Heads in a bit of a mess. We've decided, after yet another fucking ridiculous row escalated by that prick that we're done. I want to be able to tell him if he's said something twatty and not have him start shouting that it's always about me, I can't take a joke, it's always about "how I feel", he wants me to always assume he's joking or "didn't mean it like that" I.e. he never wants me to tell him hes been a dick or have to have to recognise he's been a cunt, he certainly doesn't like apologising. Ever. I think he's only apologised twice.
We owe about £30k and have 6 years left on the mortgage. House is prob worth about £180k
We have 2 DC, 14 and 12. My poor kids, I feel sick but I just cannot live with that insufferable arrogant miserable prick any more. After 21 years I've finally had enough of his shit.
I have no idea what I need to do.

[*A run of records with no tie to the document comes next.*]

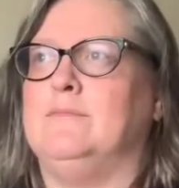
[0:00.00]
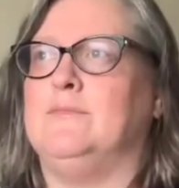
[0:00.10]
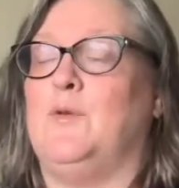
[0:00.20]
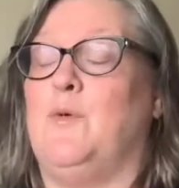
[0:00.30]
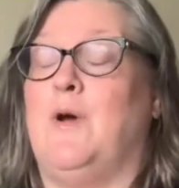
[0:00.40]

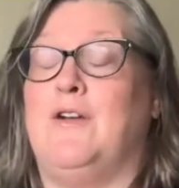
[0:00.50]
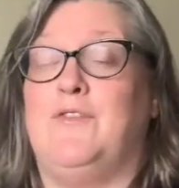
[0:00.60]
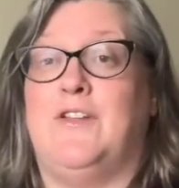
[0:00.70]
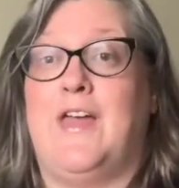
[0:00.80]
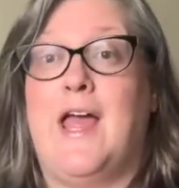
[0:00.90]
we want to
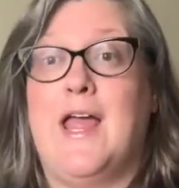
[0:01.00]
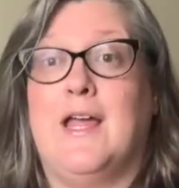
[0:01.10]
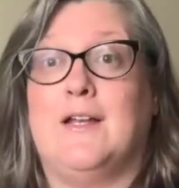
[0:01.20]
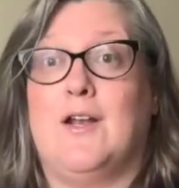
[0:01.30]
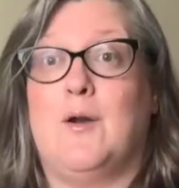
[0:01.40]
feel that
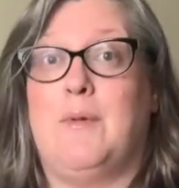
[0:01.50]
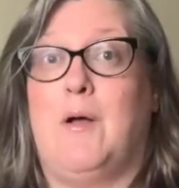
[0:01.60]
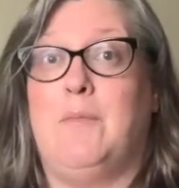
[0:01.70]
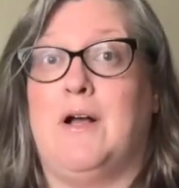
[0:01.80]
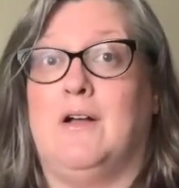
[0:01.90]
hand on our
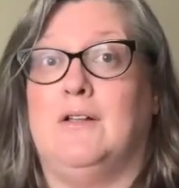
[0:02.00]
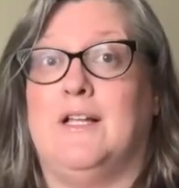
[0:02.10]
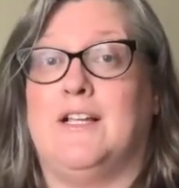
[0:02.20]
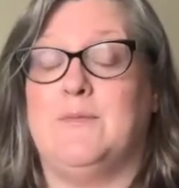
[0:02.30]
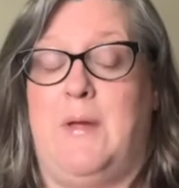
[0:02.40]
belt buckle
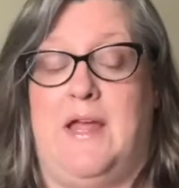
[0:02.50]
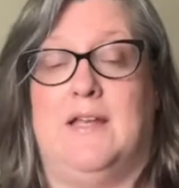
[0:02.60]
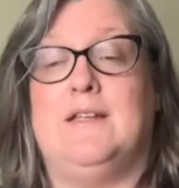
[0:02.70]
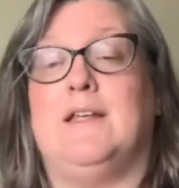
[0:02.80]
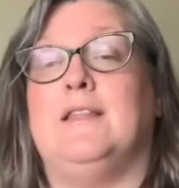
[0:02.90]

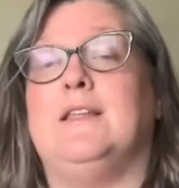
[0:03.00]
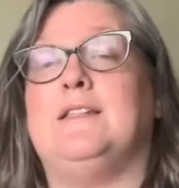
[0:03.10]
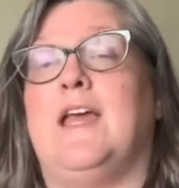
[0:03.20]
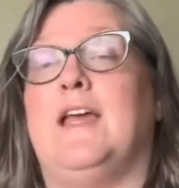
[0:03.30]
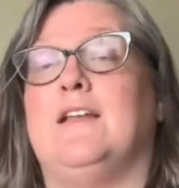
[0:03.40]
expand, and this
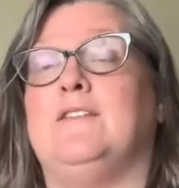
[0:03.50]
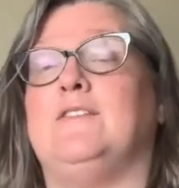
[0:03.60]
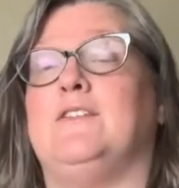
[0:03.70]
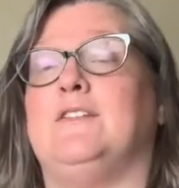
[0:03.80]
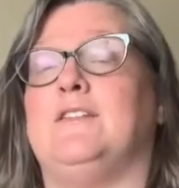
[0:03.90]
hand
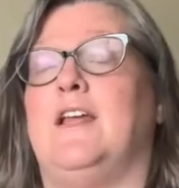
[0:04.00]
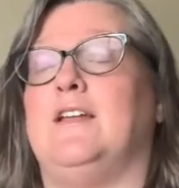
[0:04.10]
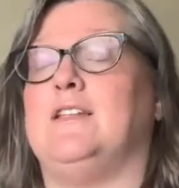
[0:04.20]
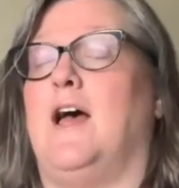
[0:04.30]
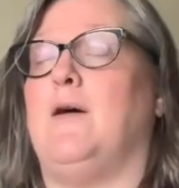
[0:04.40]
just
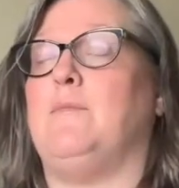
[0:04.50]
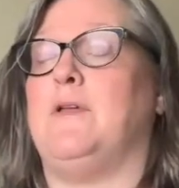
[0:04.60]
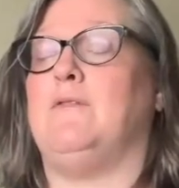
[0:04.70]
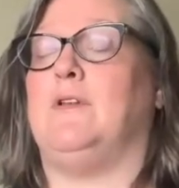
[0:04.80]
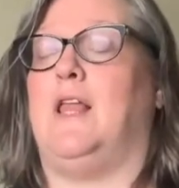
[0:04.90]
stays up
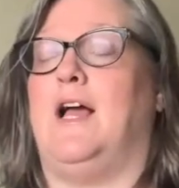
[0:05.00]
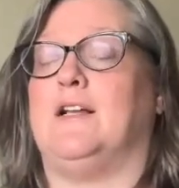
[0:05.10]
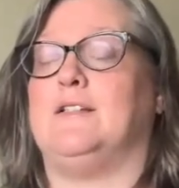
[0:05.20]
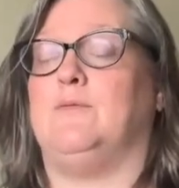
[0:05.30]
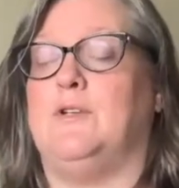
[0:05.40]
and
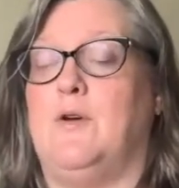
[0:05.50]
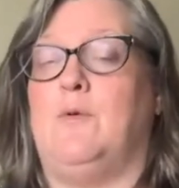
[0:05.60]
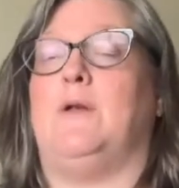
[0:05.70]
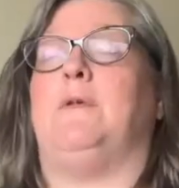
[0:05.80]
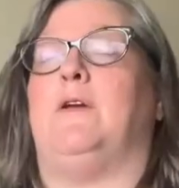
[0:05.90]
relaxed. We don't
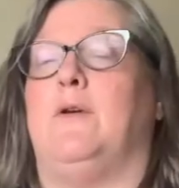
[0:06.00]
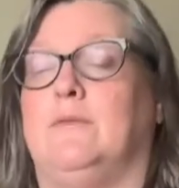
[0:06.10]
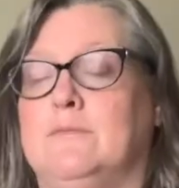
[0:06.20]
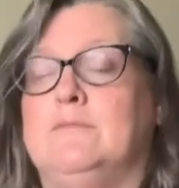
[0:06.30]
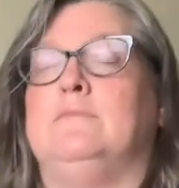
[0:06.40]
want to be
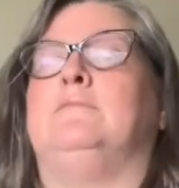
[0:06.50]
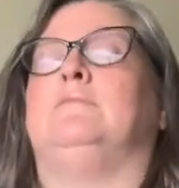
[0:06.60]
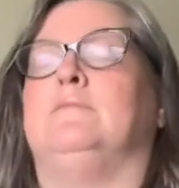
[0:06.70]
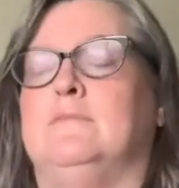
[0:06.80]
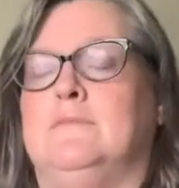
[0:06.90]
going.
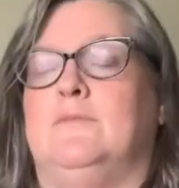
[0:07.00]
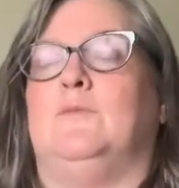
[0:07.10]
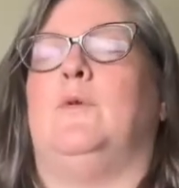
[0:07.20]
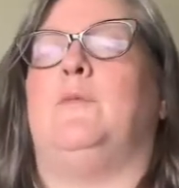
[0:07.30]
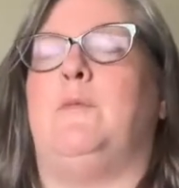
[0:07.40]

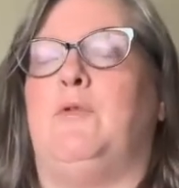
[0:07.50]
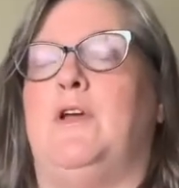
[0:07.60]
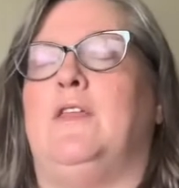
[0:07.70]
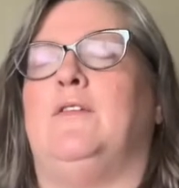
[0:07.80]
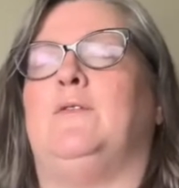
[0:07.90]
When we
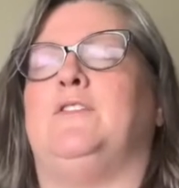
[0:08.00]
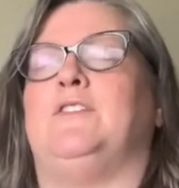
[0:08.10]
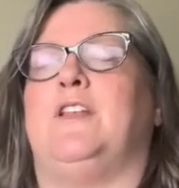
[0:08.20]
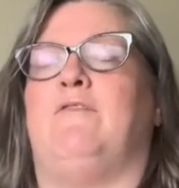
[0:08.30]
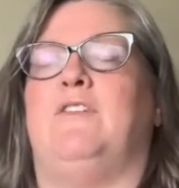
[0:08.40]
breathe, we
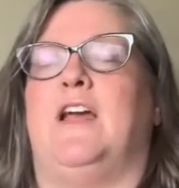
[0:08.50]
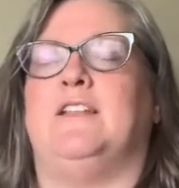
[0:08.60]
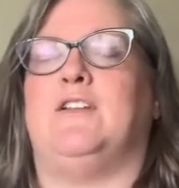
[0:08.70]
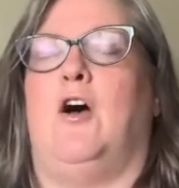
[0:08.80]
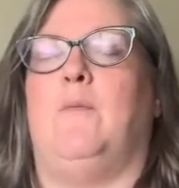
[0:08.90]
just have
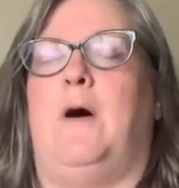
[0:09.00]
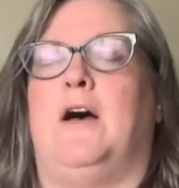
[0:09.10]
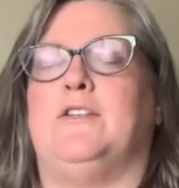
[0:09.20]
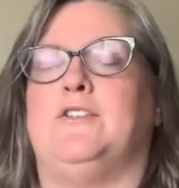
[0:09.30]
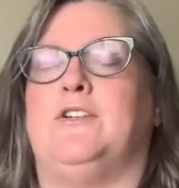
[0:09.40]
nice tall
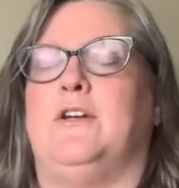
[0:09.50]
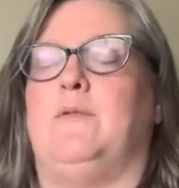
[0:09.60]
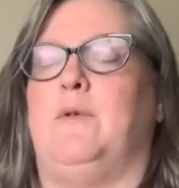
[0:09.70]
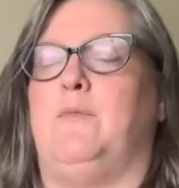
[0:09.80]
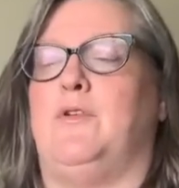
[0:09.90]
posture, and
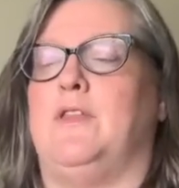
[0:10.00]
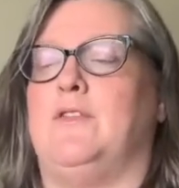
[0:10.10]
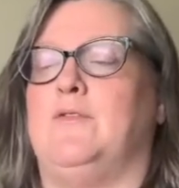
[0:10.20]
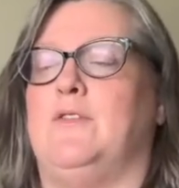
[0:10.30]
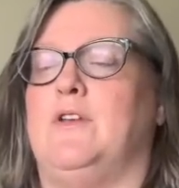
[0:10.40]
we breathe
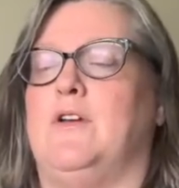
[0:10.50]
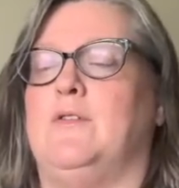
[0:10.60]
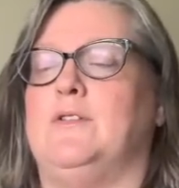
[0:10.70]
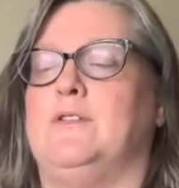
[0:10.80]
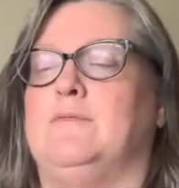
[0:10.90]
in through the
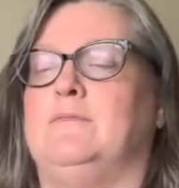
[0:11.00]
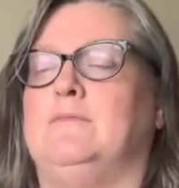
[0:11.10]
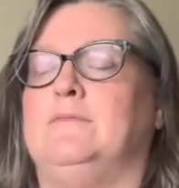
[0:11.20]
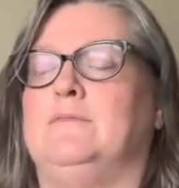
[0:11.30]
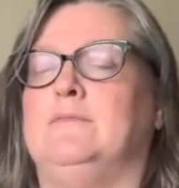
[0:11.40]
nose
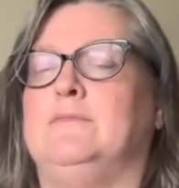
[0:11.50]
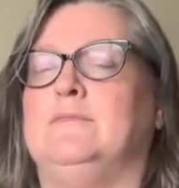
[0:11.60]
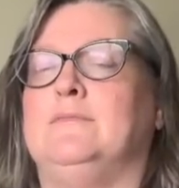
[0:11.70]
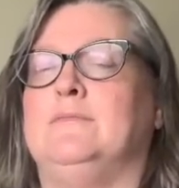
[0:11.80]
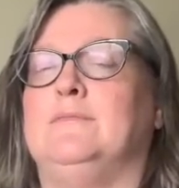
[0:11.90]

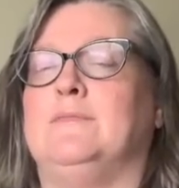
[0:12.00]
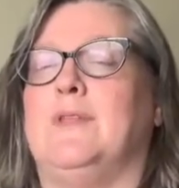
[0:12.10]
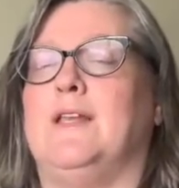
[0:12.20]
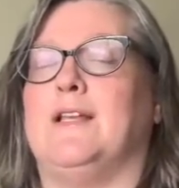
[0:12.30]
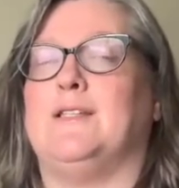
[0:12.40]

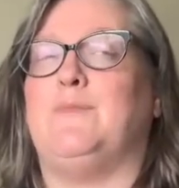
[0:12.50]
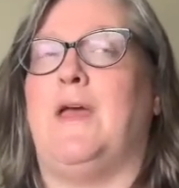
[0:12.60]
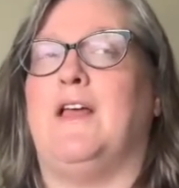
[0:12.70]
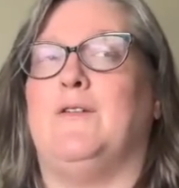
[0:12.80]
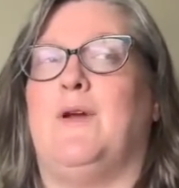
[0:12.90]
and
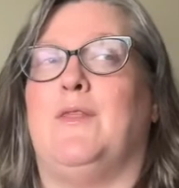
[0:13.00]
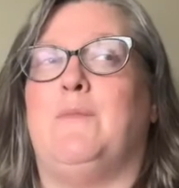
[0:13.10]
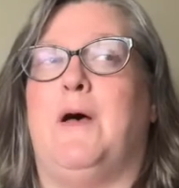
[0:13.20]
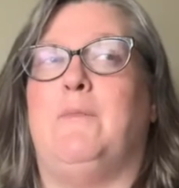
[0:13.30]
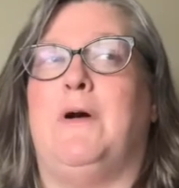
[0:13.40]
expand around the
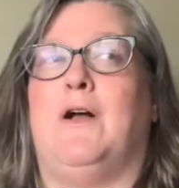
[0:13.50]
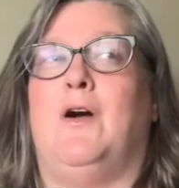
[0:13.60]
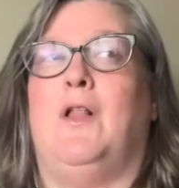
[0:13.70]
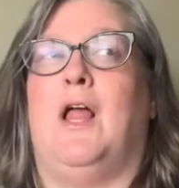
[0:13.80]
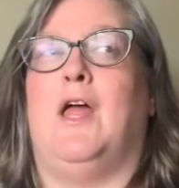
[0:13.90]
belt
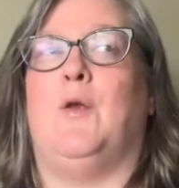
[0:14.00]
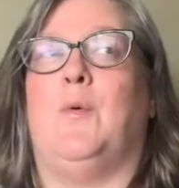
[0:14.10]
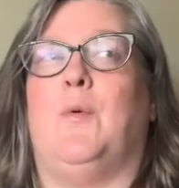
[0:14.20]
buckle, and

We're not married (thank fuck) I think i can take on the mortgage on my own if I buy him out. The money I'd save on his weird food tastes would be about £150 pm for a start.
Do I just go to a mortgage broker? Would I have to remortgage for the value of the house, put my half back in, and pay off the rest? Would I even get a 20 year mortgage on my own at nearly 44?
Could I ask for 2 valuations? I shelled out thousands about 10 years ago on something that, if I hadn't, would have made it impossible to sell our home ever (like a legal paperwork thing that needed to be done quickly). He scoffed at the time, didn't pay anything towards it, said I was stupid to believe what the Internet told me (the Internet being a fucking GOVERNMENT website aswell as a solicitor) so what I did added value. So I'd like to appeal to his massive arrogant side and remind him that of course, he'd hate to benefit from that wasteful, stupid thing I paid for, so his half will be based on what the original valuation would be (so I'd guess maybe £150k?)
I feel relieved. Gutted for the kids - they heard it all regrettably and both gave me a hug after he went out, although they are both on their games with their pals laughing away while I'm in the bedroom dreaming of how nice my house wil finally look once his horrible shit is out the way.